Metformin Ameliorates Synaptic Defects in a Mouse Model of AD by Inhibiting Cdk5 Activity

Abstract

Cyclin-dependent kinase 5 (Cdk5) is a serine/threonine kinase that is activated by the neuron-specific activators p35/p39 and plays important roles in neuronal development, synaptic plasticity, and cognitive behavior. However, the proteolytic cleavage of p35 to p25 leads to prolonged and aberrant Cdk5 activation and results in synaptic depression, highly mimicking the early pathology of Alzheimer’s disease (AD). Therefore, Cdk5 inhibition is a potential promising strategy for AD drug development.
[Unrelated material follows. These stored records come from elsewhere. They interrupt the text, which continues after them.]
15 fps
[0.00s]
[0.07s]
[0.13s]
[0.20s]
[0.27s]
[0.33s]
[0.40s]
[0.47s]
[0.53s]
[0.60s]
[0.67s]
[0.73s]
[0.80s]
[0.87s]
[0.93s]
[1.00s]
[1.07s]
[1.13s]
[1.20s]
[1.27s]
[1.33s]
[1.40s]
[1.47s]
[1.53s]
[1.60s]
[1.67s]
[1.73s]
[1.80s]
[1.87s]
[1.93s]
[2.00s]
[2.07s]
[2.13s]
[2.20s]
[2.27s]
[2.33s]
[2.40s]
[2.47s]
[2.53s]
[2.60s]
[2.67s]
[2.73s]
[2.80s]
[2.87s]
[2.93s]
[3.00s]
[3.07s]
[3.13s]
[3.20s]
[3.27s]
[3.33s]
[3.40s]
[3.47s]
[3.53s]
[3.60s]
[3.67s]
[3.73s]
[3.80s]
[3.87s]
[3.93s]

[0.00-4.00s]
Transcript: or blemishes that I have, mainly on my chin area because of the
Here in the present study, we showed that metformin, the most widely used drug for type 2 diabetes, suppressed Cdk5 hyper-activation and Cdk5-dependent tau hyper-phosphorylation in the APP/PS1 mouse hippocampus. We also identified the underlying molecular and cellular mechanism that metformin prevented Cdk5 hyper-activation by inhibiting the calpain-dependent cleavage of p35 into p25. Moreover, chronic metformin treatment rescued the core phenotypes in APP/PS1 mice as evidenced by restored spine density, surface GluA1 trafficking, Long-term potentiation (LTP) expression, and spatial memory. Altogether our study discovered an unidentified role of metformin in suppressing Cdk5 hyper-activation and thus preventing AD pathogenesis and suggested that metformin is a potential promising AD therapeutic drug.